UNITY IS NOT UNIFORMITY, which is leveraged from top-down leadership to restrict personal freedom. In music it is unison–one note. Gets boring after a while. Harmony is more satisfying to the soul. Uniformity is an abusive leader wanting everyone to think and act like him.

DISUNITY IS ADDRESSED. “I entreat Euodia and I entreat Syntyche to agree in the Lord” (Phil. 4:2). We must desire unity so much that we address disunity whenever it appears. We show more concern for the whole than the individual parts. Disunity grows when it is either ignored or called diversity and celebrated. Disharmony ruins the whole song, and the world says, “I don’t know what you’ve got, but I hope I don’t catch it.” (More to come).


Have you noticed? It’s football season–everywhere. Think of the mascots. The Vikings. The Norwegian Lutherans had a liturgy that read, “Spare us from the Vikings.” They were terrorizing. We also have the Timberwolves. Teams usually pick aggressive names, like the Bears, the Lions, the Tigers. Could we use something nicer? How about the Minnesota Lilacs?

Heres one: the Minnesota Lambs. Laughable? Then think of the Son of God, the one through whom and by whom all things were made, the King over all Kings, the Lord over all Lords. When he comes to the earth he created, he comes not as Lord but as Lamb. John saw it: “Behold! The Lamb of God.” Hard to think of an animal more defenseless. He came not to dominate but to die, “not to be served but to serve, and to give his life as a ransom for many” (Matthew 20:28).

The cross is Jesus at his weakest–and God at his strongest. Foolishness to the wisdom of the world, but wiser than man’s wisdom and stronger than man’s strength. One cannot get more vulnerable than hands stretched out, nailed to a crossbar. There is the helpless Son of God, and there is the power of God unto salvation.

So how do we overcome the enemy, far stronger than any terrorist? By the blood of the Lamb (Revelation 12:11). How are we to walk in the world? Jesus said, “I send you out as lambs among the wolves.” Hey, thanks. We’ll get ripped apart. What’s up?

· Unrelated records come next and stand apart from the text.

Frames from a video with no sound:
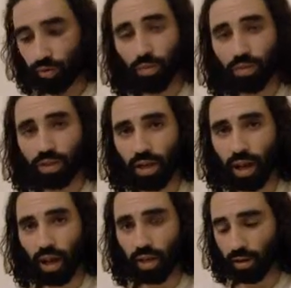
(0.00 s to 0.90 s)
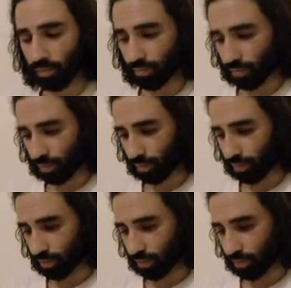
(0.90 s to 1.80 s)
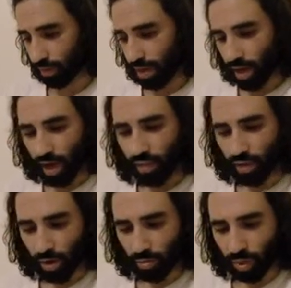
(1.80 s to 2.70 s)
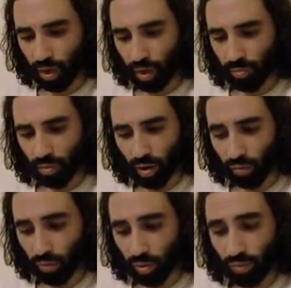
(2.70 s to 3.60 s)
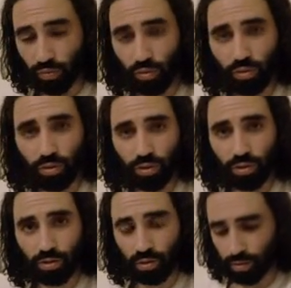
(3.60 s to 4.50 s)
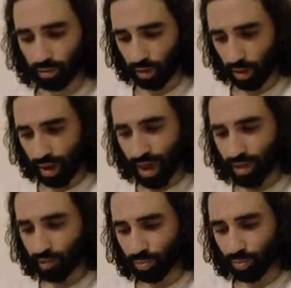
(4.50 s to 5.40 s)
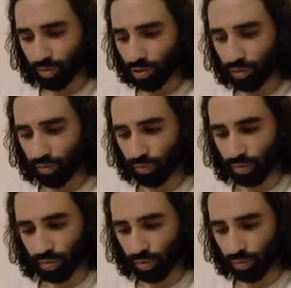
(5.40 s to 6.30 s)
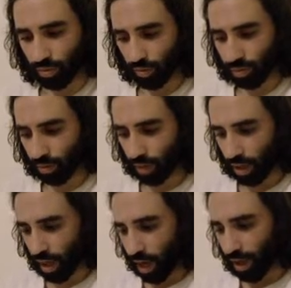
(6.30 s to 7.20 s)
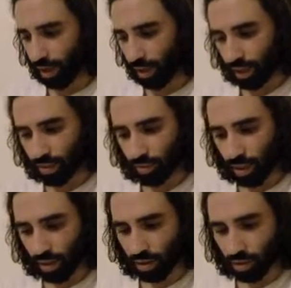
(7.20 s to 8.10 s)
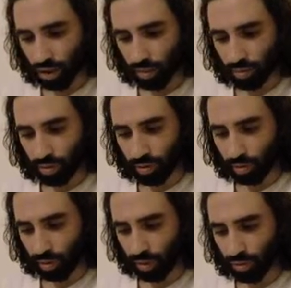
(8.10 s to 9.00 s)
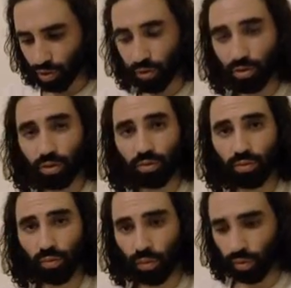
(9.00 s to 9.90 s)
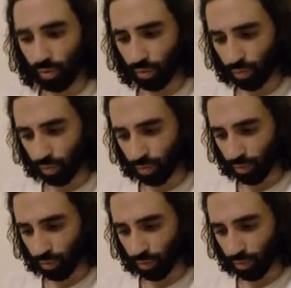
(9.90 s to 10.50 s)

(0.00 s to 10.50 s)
from the sky, and thereby brought forth fruits as a provision for you, and He has made the ships to be of service for you,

When Paul was Saul, he was aggressive and competitive. He had by his own estimation “advanced beyond [his] contemporaries, so zealous was I for the tradition of my fathers” (Galatians 1:16). But he learned a new way of living. He was given a thorn in the flesh. It was painful, so Paul prayed like he did when others were in pain. It didn’t work. He prayed again–and again. No change. Instead, a word from heaven: “My grace is sufficient for you. For my strength is made perfect in weakness.” So Paul concluded, “When I am weak, then I am strong.” The former all-star didn’t like being weak, but he came to understand how God worked through weakness. It became a strategy for ministry and a way of life. He found that “the Spirit helps us in our weakness” (Romans 8:16), not in our strength.

We don’t like being weak either, so if we are weak, we may pretend that we are strong. Fake it ‘til we make it, right? We give the appearance of strength, but that doesn’t help us to connect with people. The Pharisees pretended to be holy. In fact they were thieves and murderers, sinners in religious clothes. They had no idea how to walk as lambs. Do you?

So give me a “thumbs up’ if what you read shows appropriate weakness. Andrew, our first-born of six, wrote this email to his siblings a few years back: “I want to head into this New Year with no regrets…One of my biggest regrets is how I have not been gracious toward you…I know many times I have been harsh and I am sorry. I wish I had specific things to point out…I am sad and sorry and ask you to forgive me.   With love, Andrew.”   Way to be weak, Andrew. You helped to change the atmosphere in our home!

Go the way of the cross. Your weakness matches well with God’s strength.